The Peripheral Neuropathy Device (PND) consists of six major components:
780-gram binocular load cell
1095 spring steel cantilever spring
0.125-inch diameter stainless steel rod
Arduino Micro
Texas Instruments INA114-AP instrumental amplifier
Monochrome 0.96" OLED graphic display
These six components are housed in a 3D printed chassis (as seen below).
Figure 1. Internals for the PND
As seen in Figure 1, the stainless steel rod will be in contact with (i.e., "poking") the patient's foot. The stainless steel rod is held in place by a bearing system made of Delrin, which is secured in place when the two parts of the chassis are assembled. A retaining spring and stopper is on the internal end of the rod to maintain contact between the rod and the cantilever beam and is used to prevent any false readings. The cantilever beam is made of 1095 spring steel (thickness of 0.012-inch). The cantilever beam has one end fixed to the load cell and the free end in contact with the stainless steel rod. The cantilever beam does not come into contact with any other part of the chassis, so it can deflect freely. The binocular load cell is connected to the cantilever beam to increase the compliance to the system to improve sensitivity. The load cell is also mounted to the chassis and always stays stationary in the vertical orientation.
A summary of the electrical components is as follows. The Arduino Micro acts as the microcontroller that controls the functionality of the device. The Arduino Micro will commands the OLED screen, LED indicator, as well as the user interface. The OLED screen displays the amount of force in grams so the user can easily see how much force is being applied. A Red-Green-Blue (RGB) LED indicator acts as a more visual aid to provide visual understanding while the device is in use. A constant green light shows for a force range from 0 to 5 grams, a constant yellow for 6 to 10 grams, a constant red for 11 to 20 grams, and a blinking red light shows for forces 21 grams or larger. A patient "freeze" button is also included and used by the patient to trigger the static data display force applied to be recorded by the user. When the patient presses the button, the amount of force applied is "frozen" on the OLED screen, in which the doctor will stop "poking" the foot and record the force being applied on a chart. Once the patient presses the button, the LED light will emit a blue light for three seconds.

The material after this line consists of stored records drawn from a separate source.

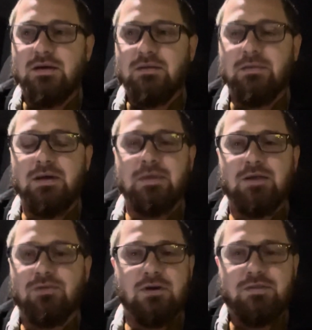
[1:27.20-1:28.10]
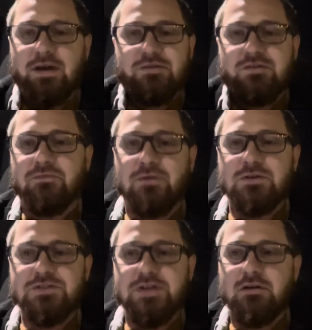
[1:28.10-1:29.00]
make 30,000 your
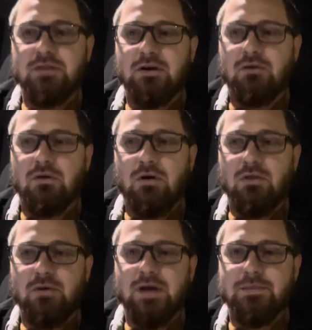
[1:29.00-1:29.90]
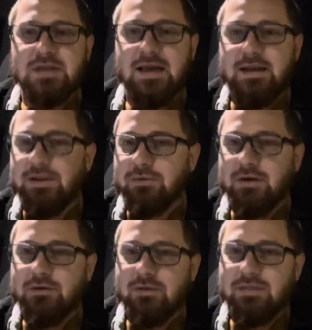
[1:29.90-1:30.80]
first year and then grow all the way up to 80 to
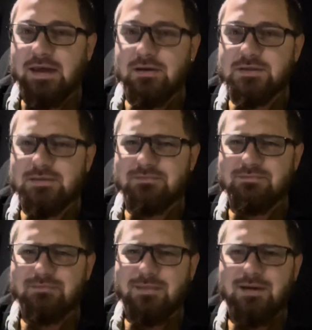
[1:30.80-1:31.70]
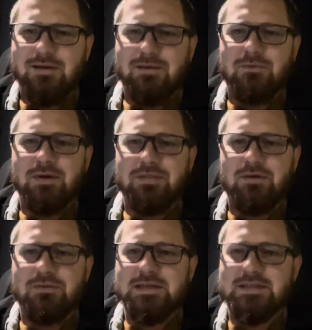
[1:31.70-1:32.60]
100,000 with
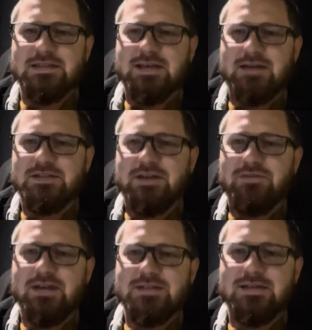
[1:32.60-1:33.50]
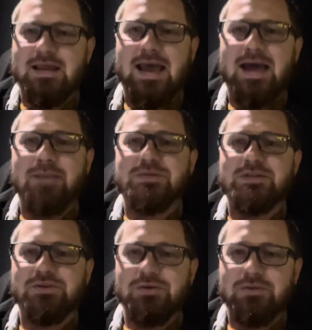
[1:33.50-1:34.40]
only 6,000 invested?
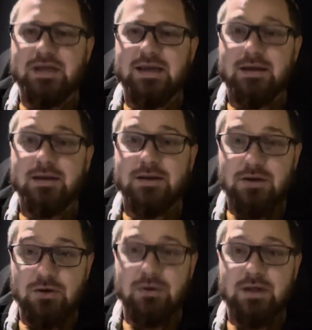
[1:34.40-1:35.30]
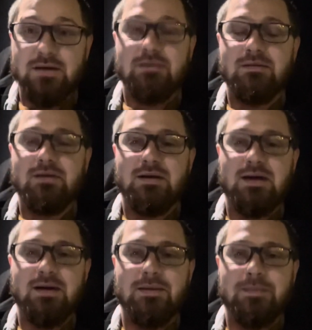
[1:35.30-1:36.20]
Absolutely, do it.
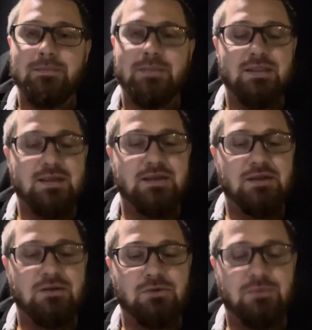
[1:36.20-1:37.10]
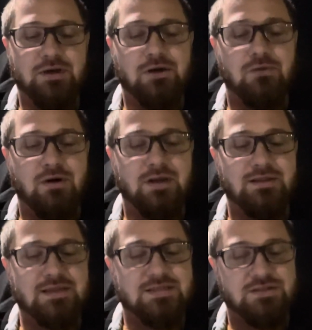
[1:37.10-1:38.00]
Uh, but then you'll want to go on
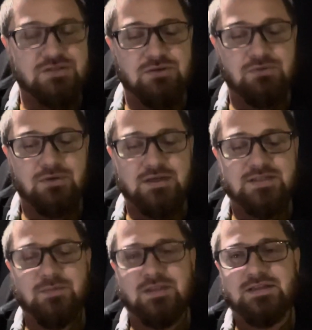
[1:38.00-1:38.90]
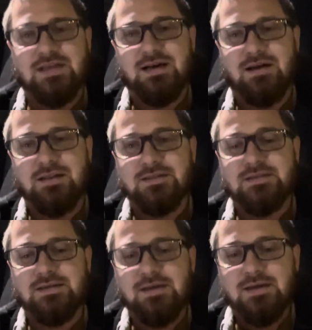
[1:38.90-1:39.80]
and listen to uh, some of these
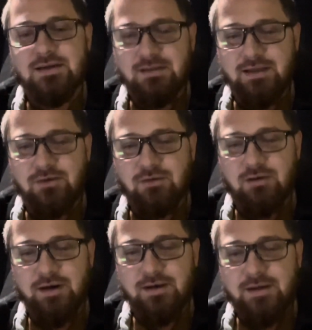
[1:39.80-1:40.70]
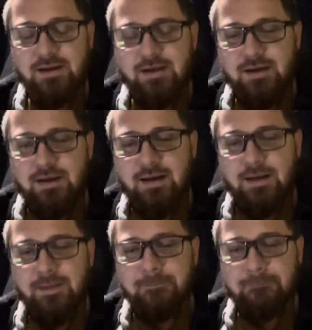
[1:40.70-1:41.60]
cons later on.
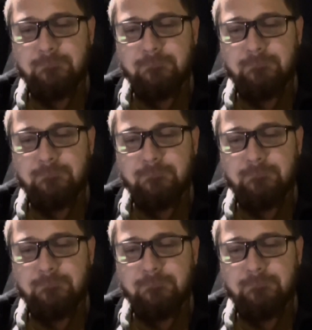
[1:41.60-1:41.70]
Um,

Below is a CAD of the Final Design.
Figure 2. CAD of the Final Design
After describing the components of the device, it is important to know how to use the PND. Below is the flow chart of the PND.
Figure 3. Flow Chart of PND
The flow chart in Figure 3 tells the user what they will expect once the device is turned on. The user will first be welcomed with a "Welcome!" on the screen. Once the screen clears, the screen will display a force output, which will display "0 grams." This should be calibrated but the user should confirm that the OLED display is properly displaying zero. The doctor will then slowly apply force to the first location (big toe) on the patient's right foot. Once the patient detects sensation, the patient will press the "freeze" button thus emitting a blue light on the LED. The user notices that the force has been felt and then will continue to record the data, wait three seconds, and verify the re-calibration. Then, the user will repeat the test on the remaining eight points on the right foot before proceeding onto the left foot.
During preliminary testing, it was found that correlation between monofilament results and peripheral neuropathy device was high with an average test time of 2 minutes and 6 seconds. Data collected from the tests shows the locations on the foot where the monofilament was not felt when the force applied was greater than 10 grams, demonstrating higher quality information than the current test. A case study shows when tested one patient 10 times, averages of 20.45±7.84g, 22.36±10.1g, and 11.36±8.34g were found where peripheral neuropathy was found to be present and correlated with inability to detect the monofilament test. For samples that showed no peripheral neuropathy, averages such as 3.18±1.11g and 4.54±1.23g also correlated with the ability to detect the monofilament test. The accuracy of the device showed small error where neuropathy was not present with a standard deviation as low as ±1.1g and high error where neuropathy is present with standard deviation up to ±10.1g, proving the functionality of the device and proof of concept.